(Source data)
Start of Block
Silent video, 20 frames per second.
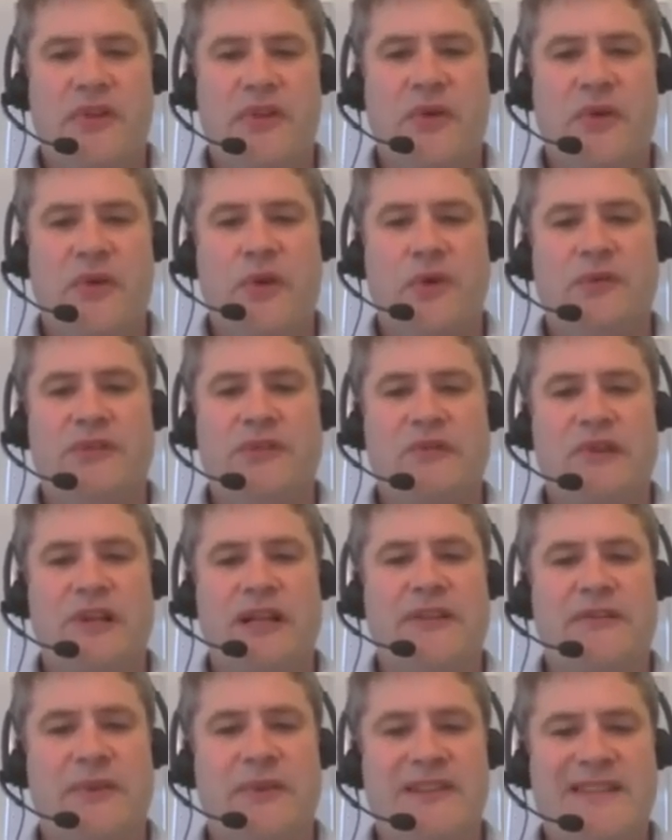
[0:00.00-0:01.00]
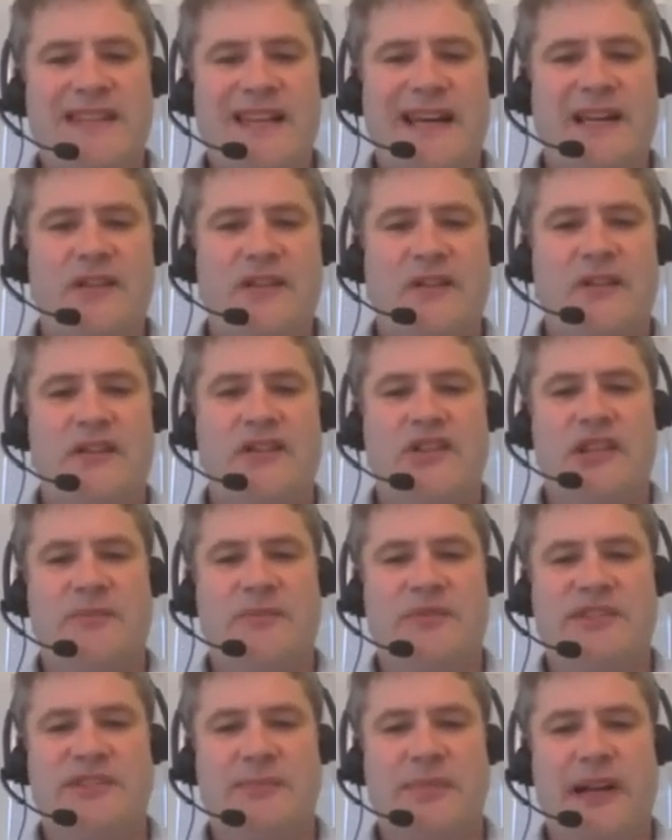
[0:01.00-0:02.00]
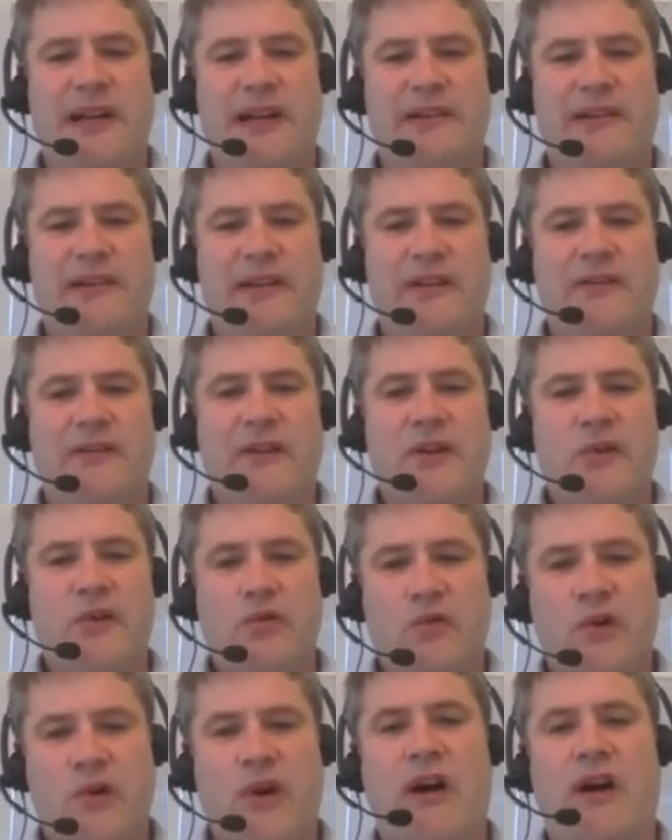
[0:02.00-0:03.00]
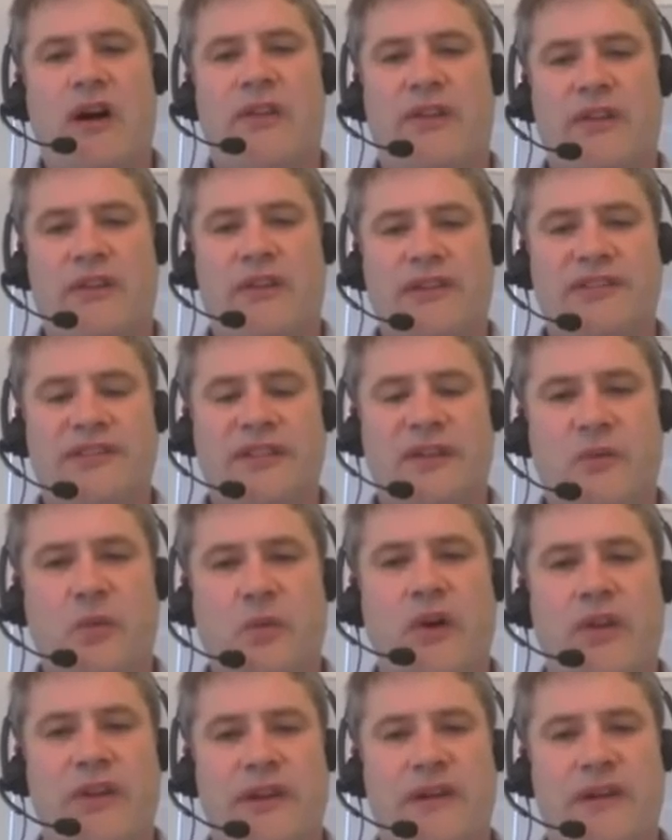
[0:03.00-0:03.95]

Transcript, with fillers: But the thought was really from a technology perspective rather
End of Block
Start of Block
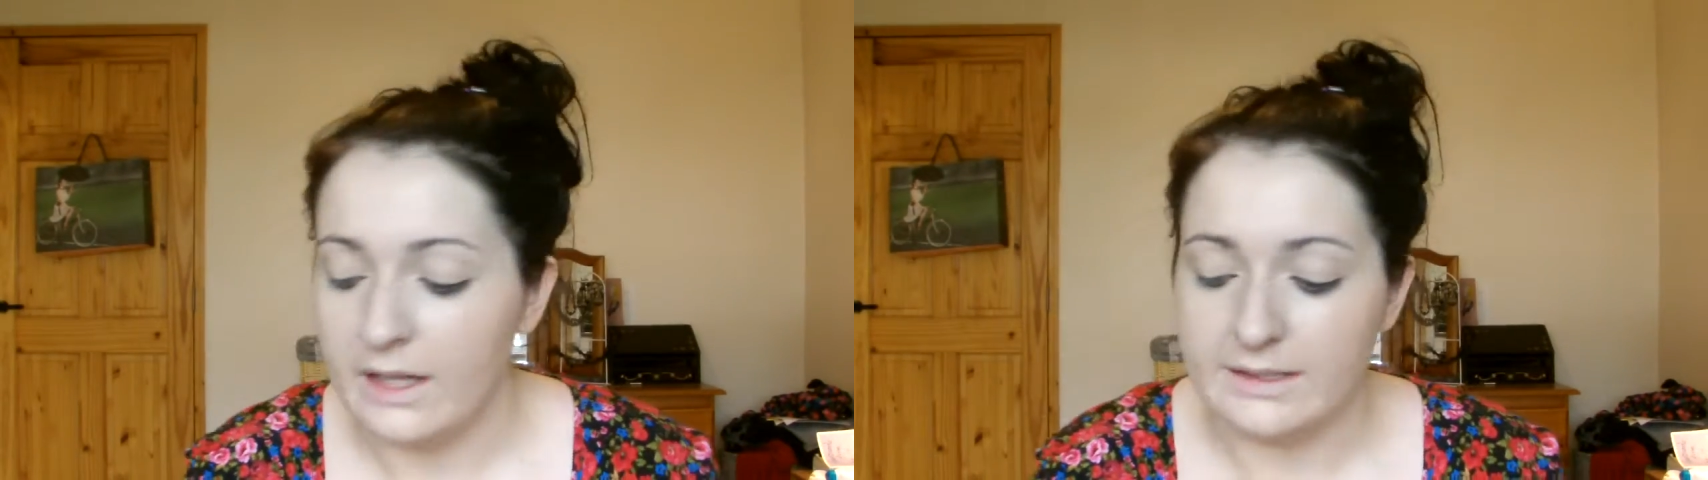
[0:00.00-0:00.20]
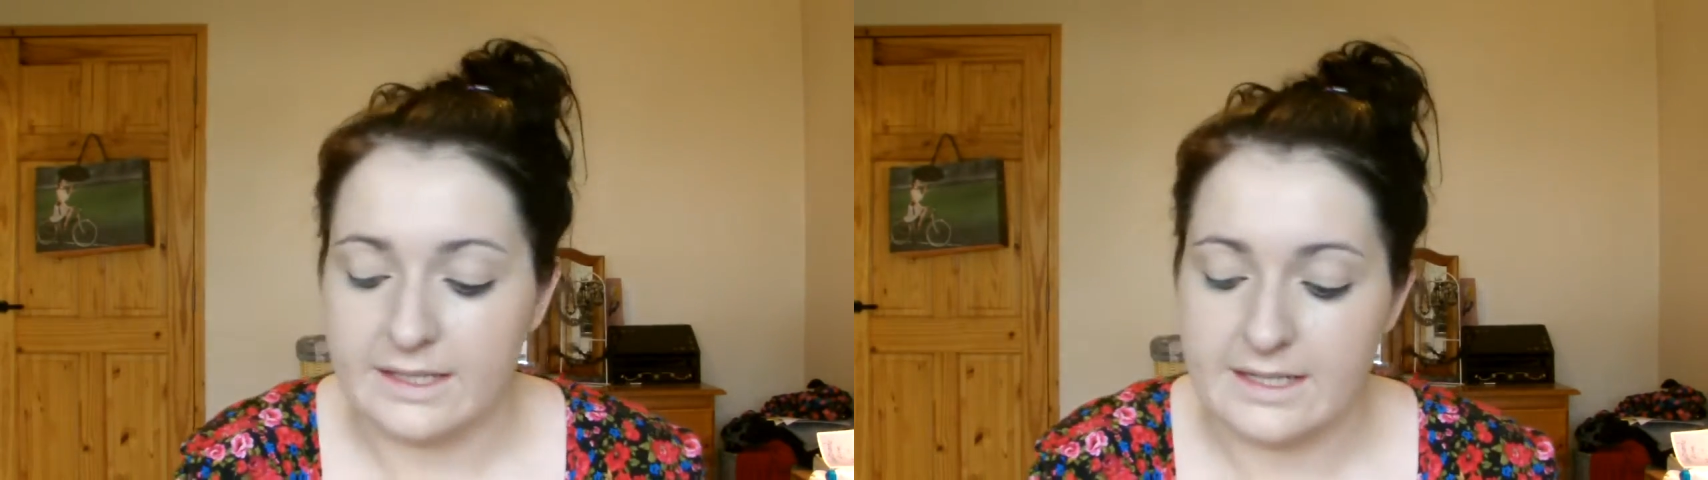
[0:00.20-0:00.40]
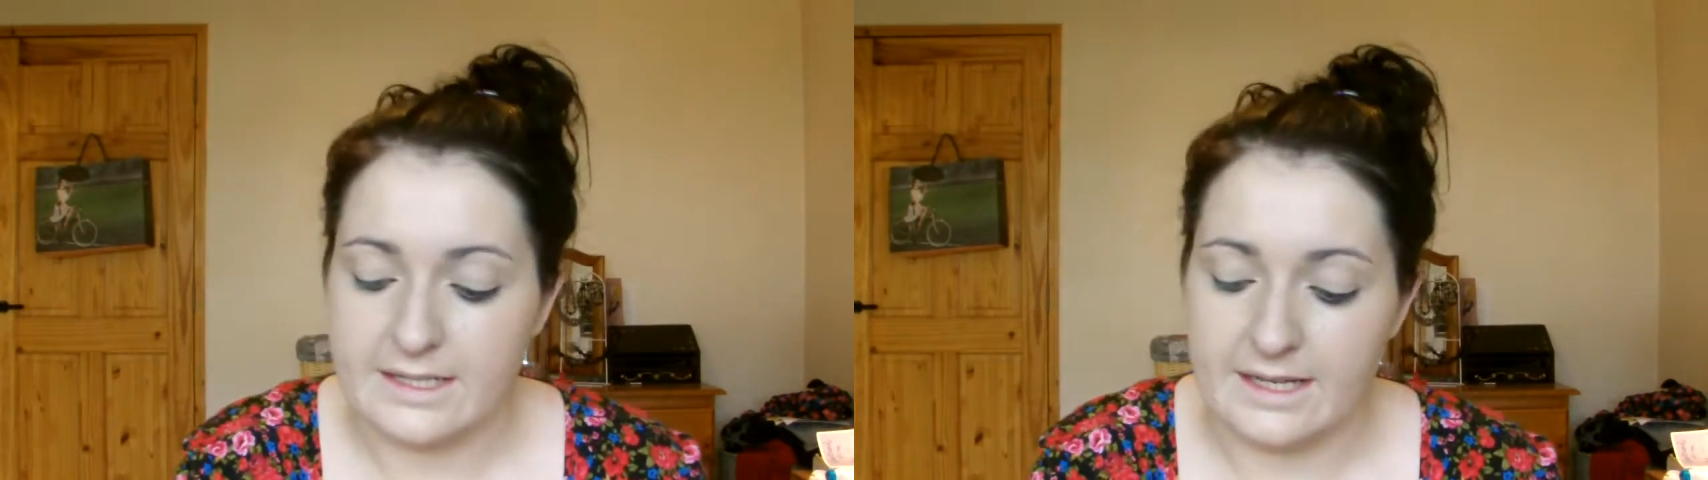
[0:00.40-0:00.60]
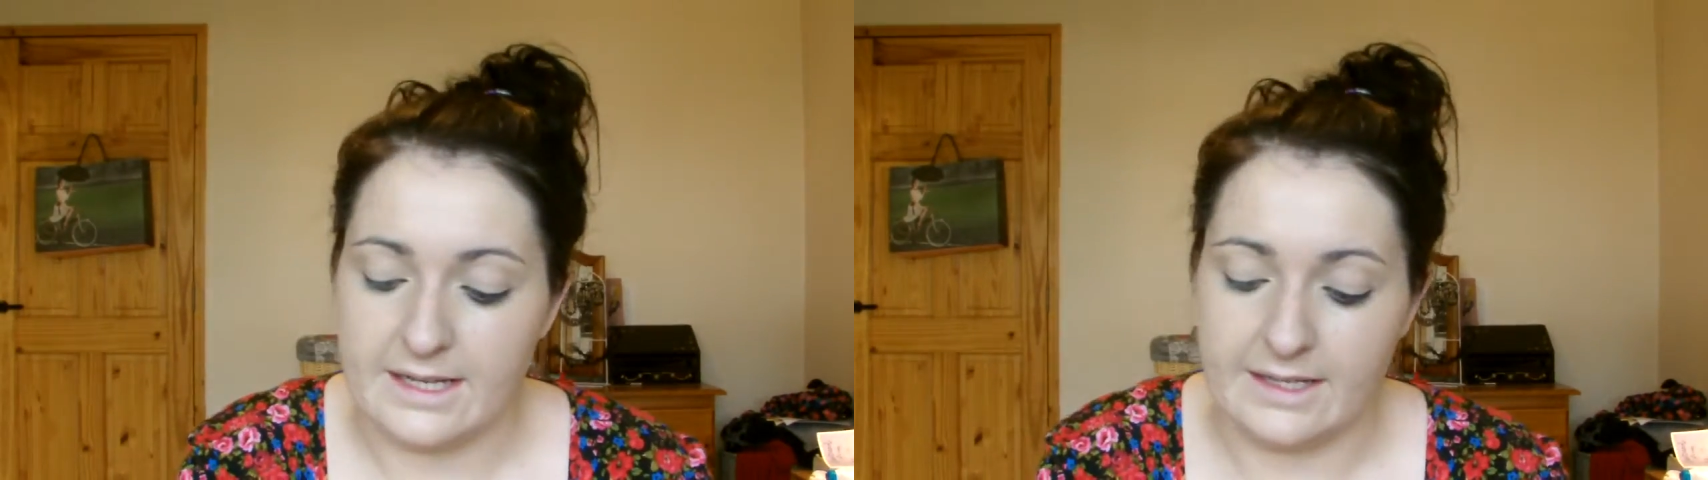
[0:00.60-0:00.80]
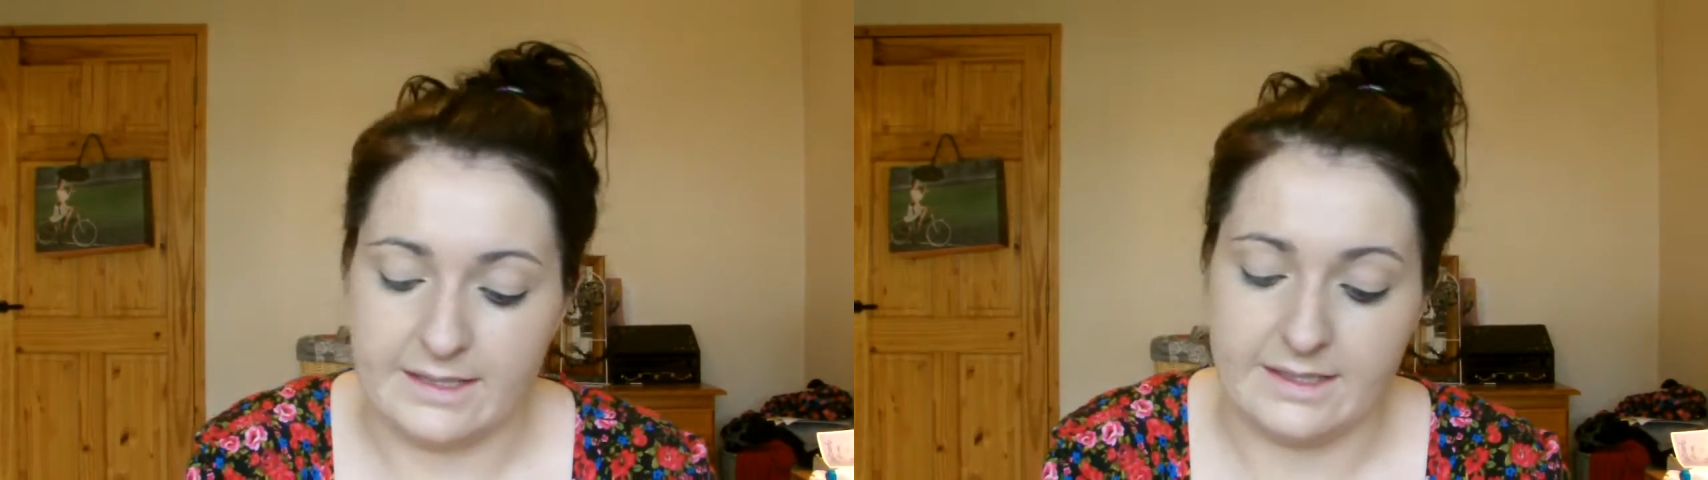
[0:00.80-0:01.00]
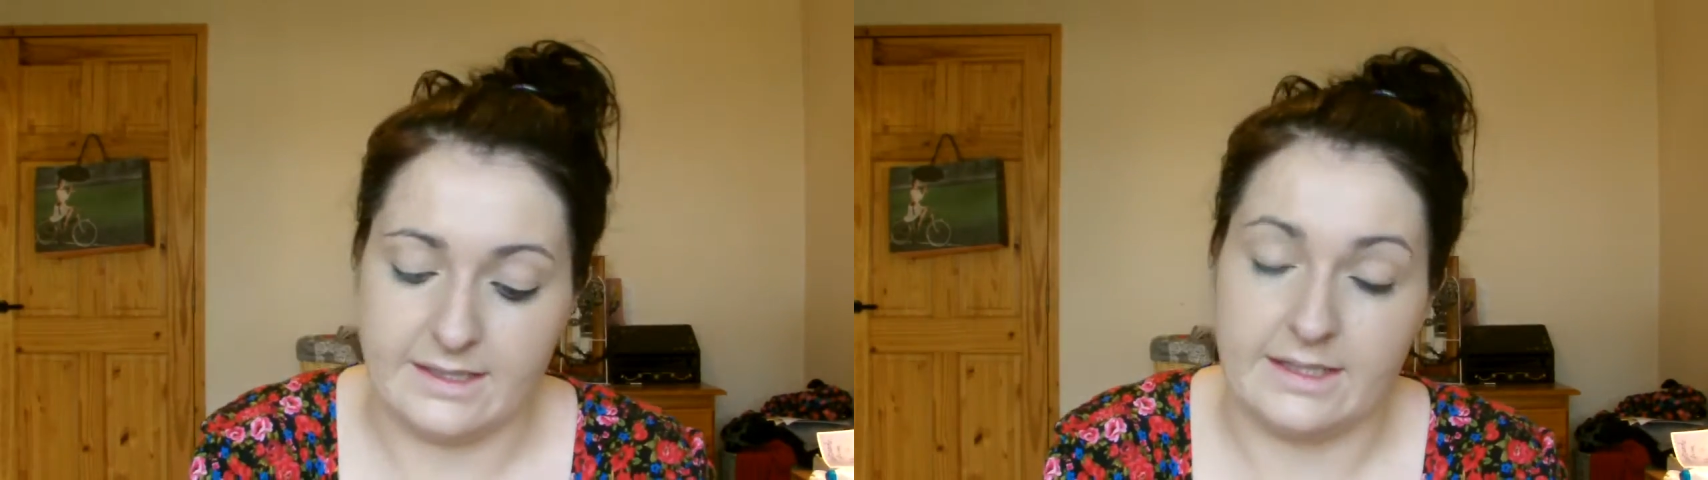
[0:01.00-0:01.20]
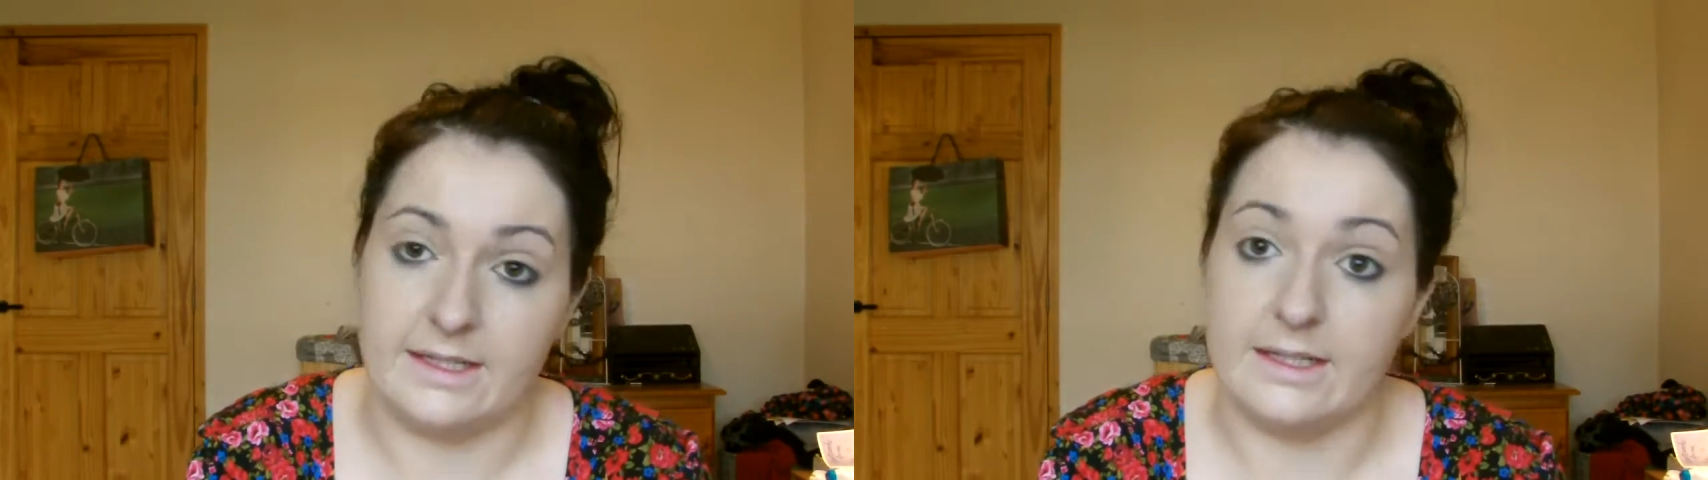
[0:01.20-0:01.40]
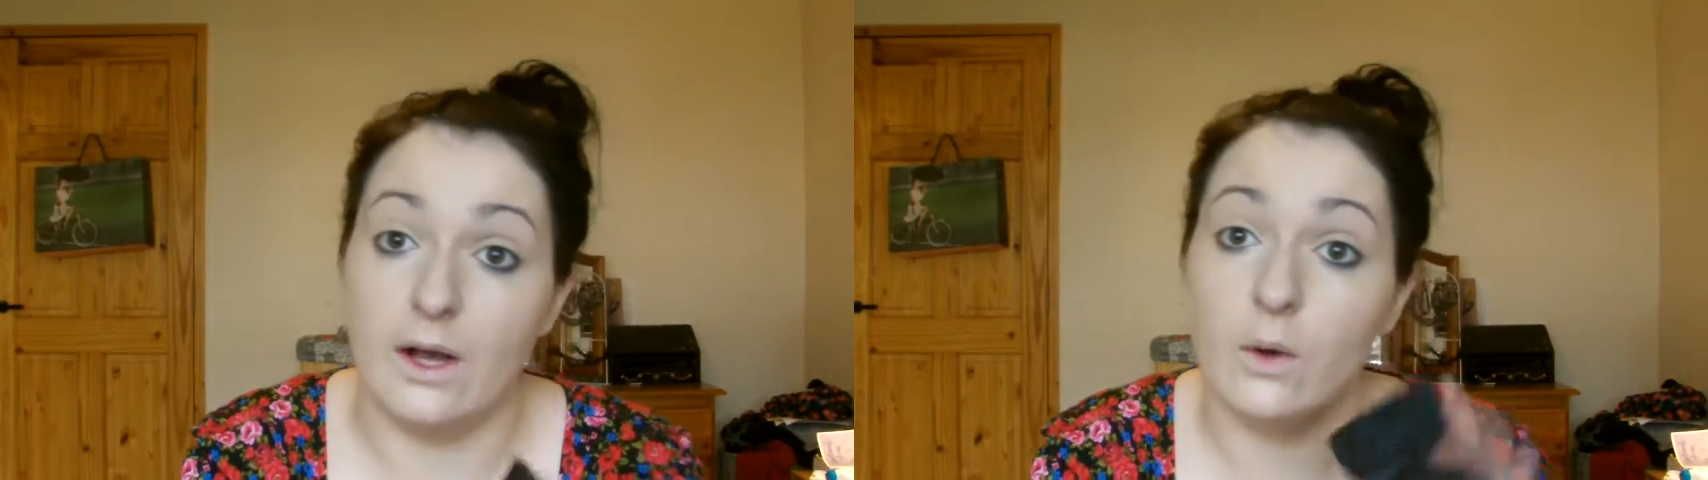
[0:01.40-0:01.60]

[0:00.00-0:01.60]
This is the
End of Block
PROBLEM TO SOLVE =
From the records above, transcribe exactly the lines starting at the one containing "Silent video, 20 frames per second." and ending at the one containing "Transcript, with fillers: But". Skip the pictures.

COMPLETED TASK =
Silent video, 20 frames per second.
[0:00.00-0:01.00]
[0:01.00-0:02.00]
[0:02.00-0:03.00]
[0:03.00-0:03.95]

Transcript, with fillers: But the thought was really from a technology perspective rather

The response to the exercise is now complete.